Internet et réseaux sociaux : une sociologie électorale aux Comores
23 mai 2016Les Comoriens de France constituent une des plus importantes diasporas malgré leur faible implication sur la scène sociale et politique. Remontant des années 1940-1950, à l’instar des migrations africaines, le rythme s’est largement accentué à la fin du siècle dernier par la diversification des projets et des profils migratoires. Ce phénomène a rendu de plus en plus visibles les Comoriens de France à travers les pratiques coutumières et cultuelles mais aussi et surtout par un dynamisme associatif et une entrée en politique d’une jeunesse diplômée.

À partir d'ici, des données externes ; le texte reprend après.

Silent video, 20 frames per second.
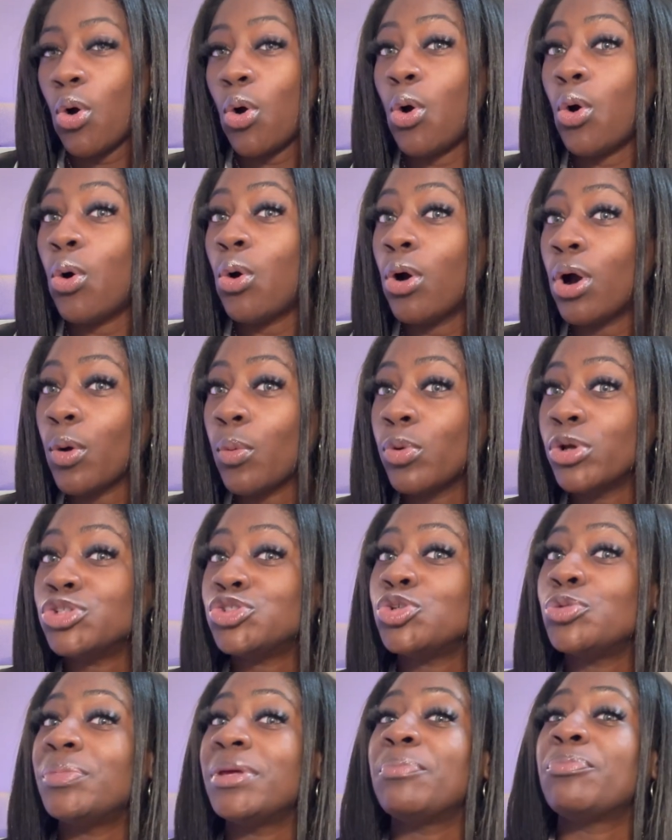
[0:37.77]
Or would
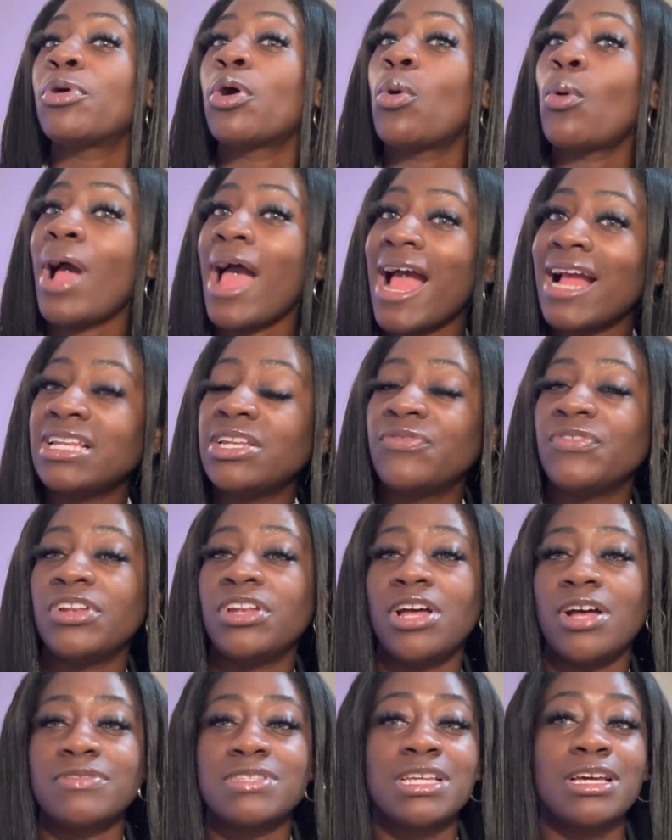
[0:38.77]
you be proactive
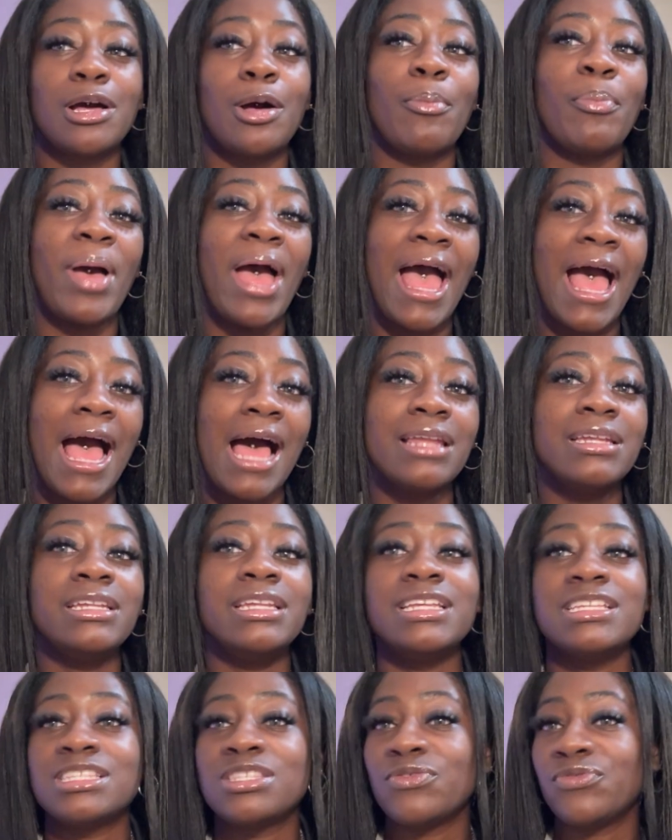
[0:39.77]
enough to compile a
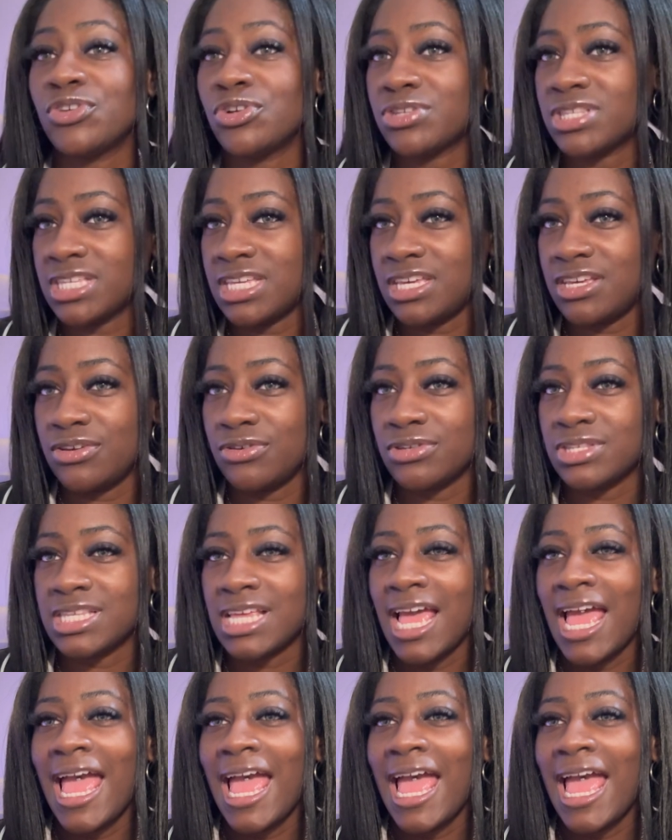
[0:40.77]
list of your skills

Ainsi, depuis les premières élections démocratiques en 1990 à aujourd’hui où la fameuse « tournante » fait florès, l’élite politique issue de l’immigration a toujours eu son mot à dire dans les pratiques électorales en se faisant directement ou indirectement représenter dans les partis politiques. Si, en 2010, dans une communication portant sur la sociologie électorale et partis politiques aux Comores, A. Boina montre que les partis politiques aux Comores sont un phénomène nouveau et que l’inexistence de partis cadres ou partis de masse selon l’approche de Duverger, est très significative, les partis personnifiés sur l’image d’un leader ou les partis régionalistes s’effritent et sont appelés à disparaître. L’engagement populaire et les pratiques politiques des années 1980-1990 ont laissé la place à un « militantisme à la carte » où chacun s’engage selon ses affinités affectives ou matérielles. Se manifeste alors auprès des Comoriens en France un fort engagement véhiculé par l’usage d’internet et des réseaux sociaux.

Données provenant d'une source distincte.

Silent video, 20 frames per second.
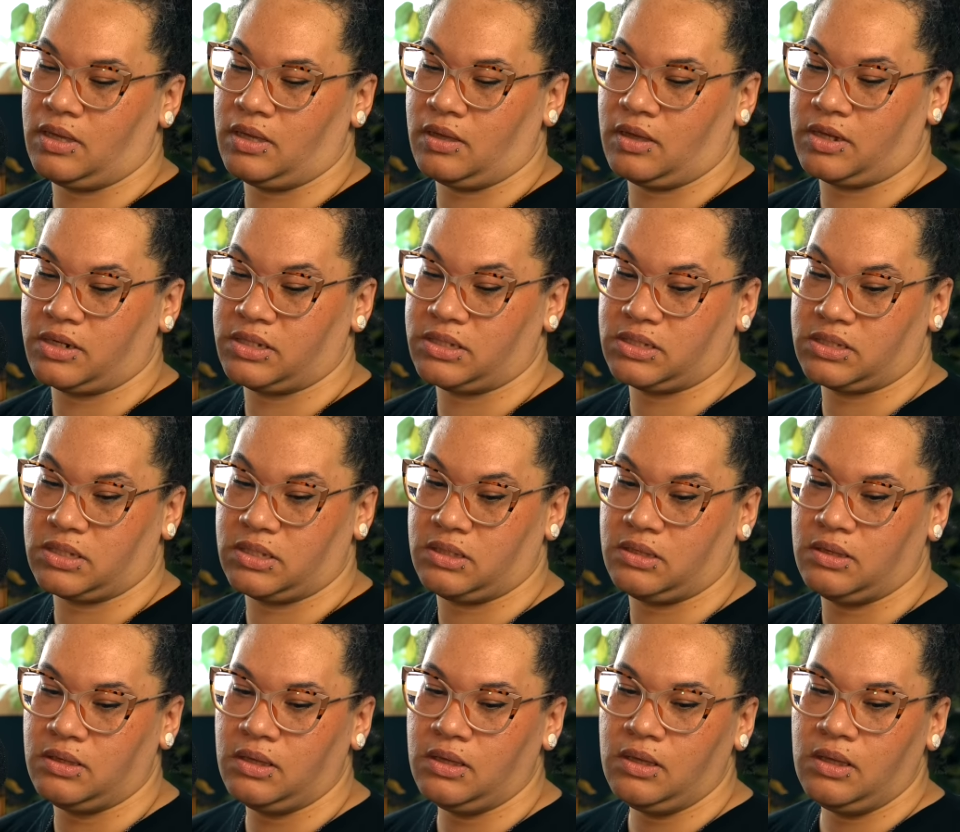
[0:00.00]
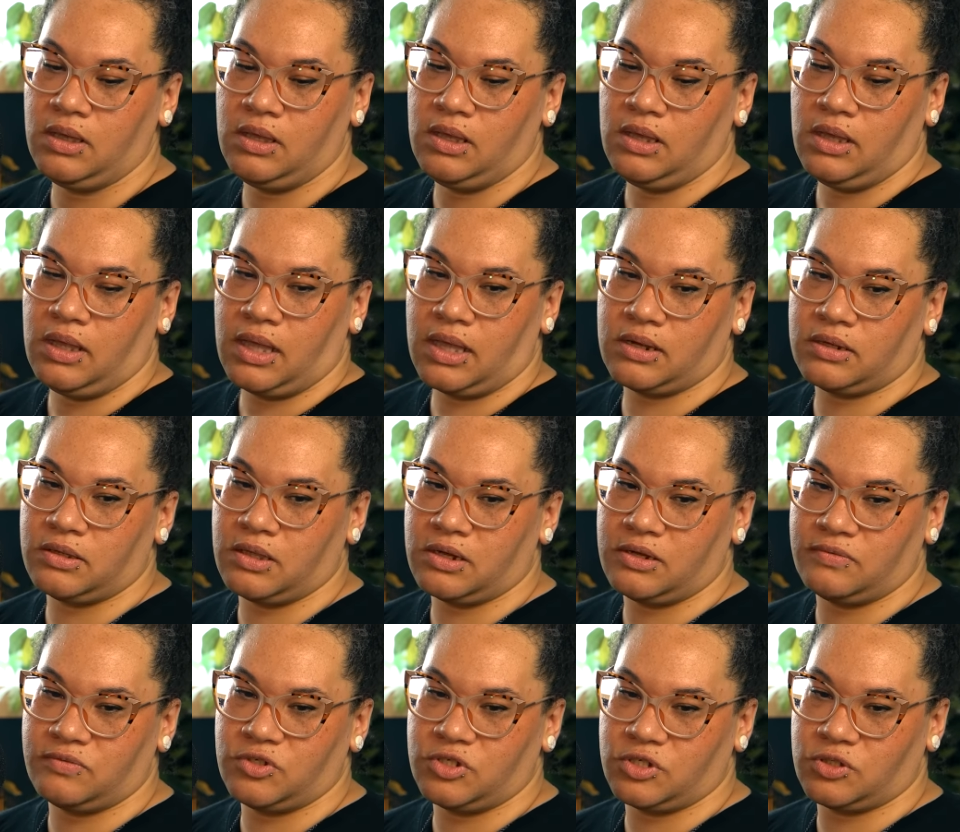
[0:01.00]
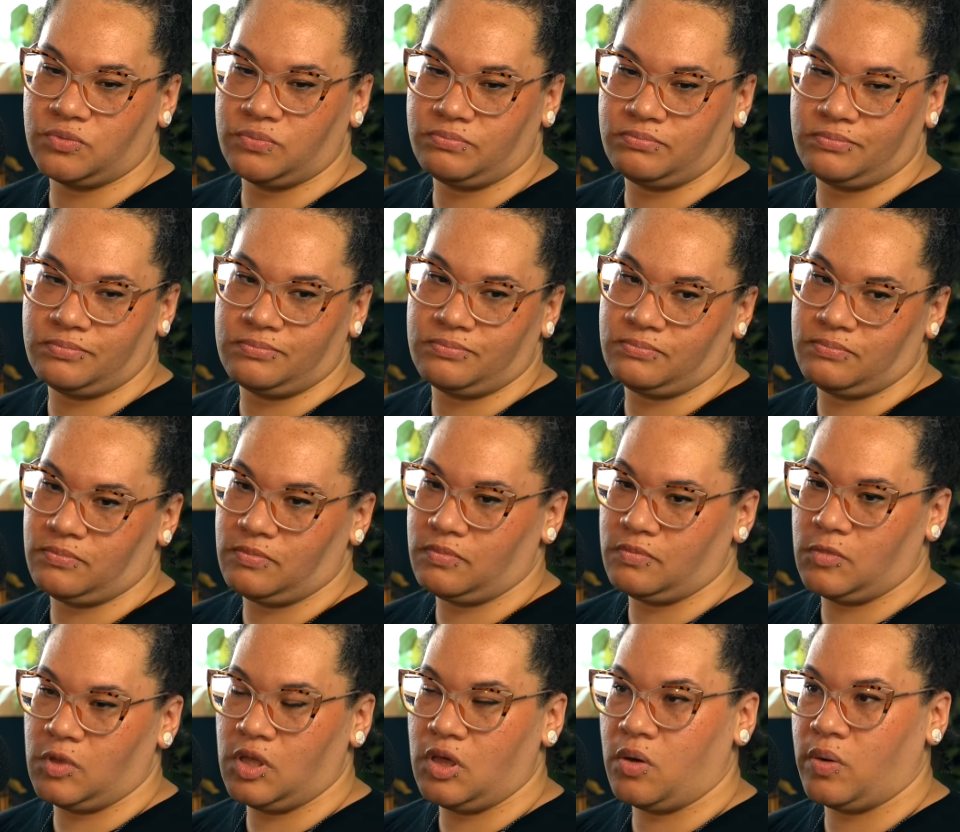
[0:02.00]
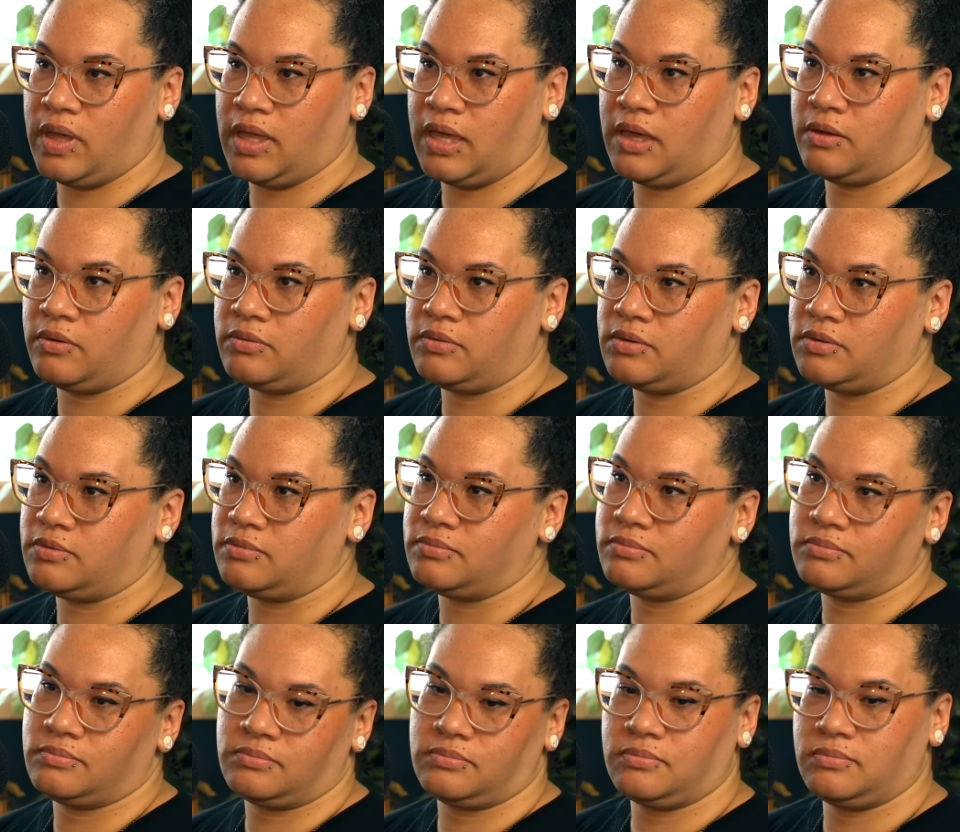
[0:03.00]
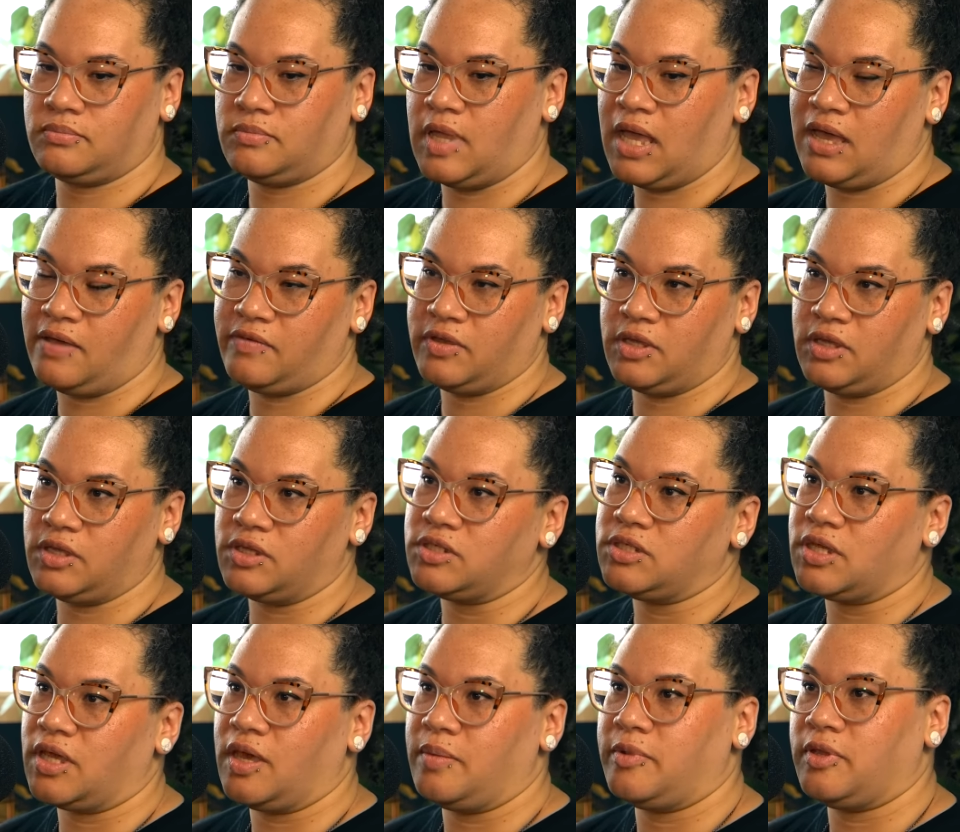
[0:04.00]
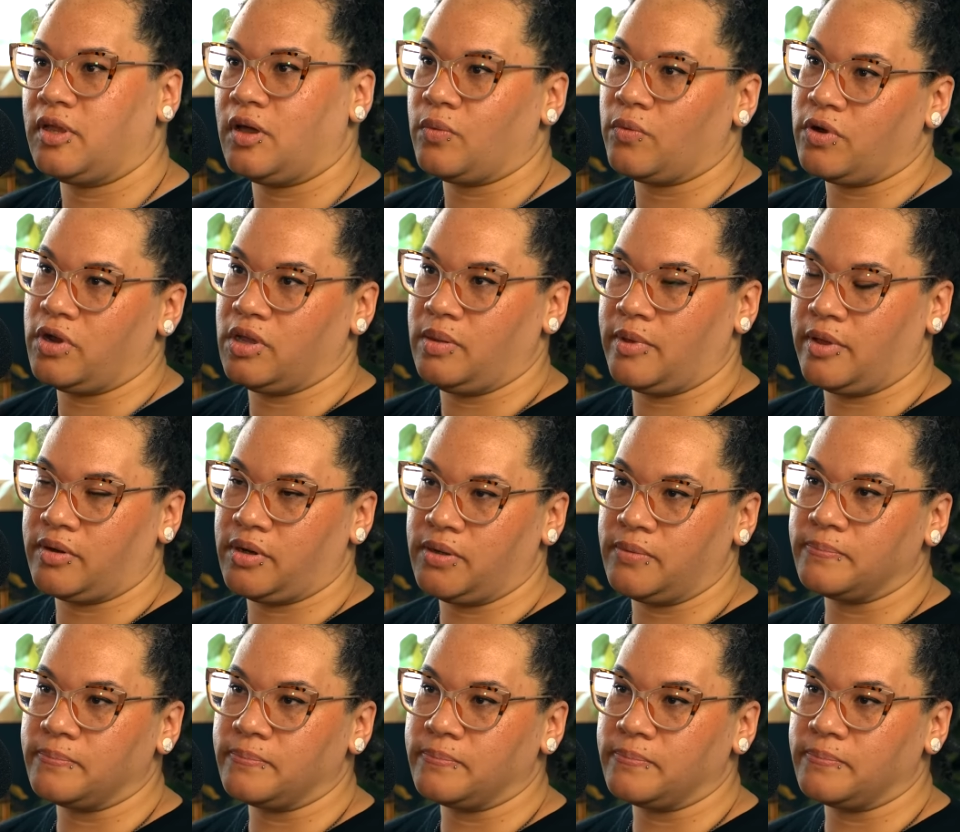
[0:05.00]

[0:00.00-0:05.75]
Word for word: uh, honestly. And a lot of just going out and having a good time and not worrying about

Alors que les campagnes des présidentielles tournent à l’enjeu national sur la presse internationale et la plate forme numérique, l’usage des réseaux sociaux permet-il l’émergence de nouveaux acteurs porteurs d’idées innovantes pour les Comores et proche du terrain électoral ? L’usage du numérique est-il l’expression d’une expérimentation démocratique fondée sur une culture contestataire ou provocante ? Dans leurs stratégies de campagne, les candidats, les partis et surtout les militants ont bien intégré l’usage de Facebook et des blogs. Il n’est pas un candidat qui ne présente pas sa parole sur Internet, dans le cadre de dispositifs combinant de multiples médias. Dans cette longue période électorale, les tendances observées montrent une évolution des usages numériques par les prétendants à la magistrature suprême. Si en France, les sites internet et Twitter restent efficaces pour les candidats aux municipales, les Comoriens font recours à Facebook, réseau social le plus accessible et le plus utilisé par des électeurs sensiblement jeunes et qualifiés.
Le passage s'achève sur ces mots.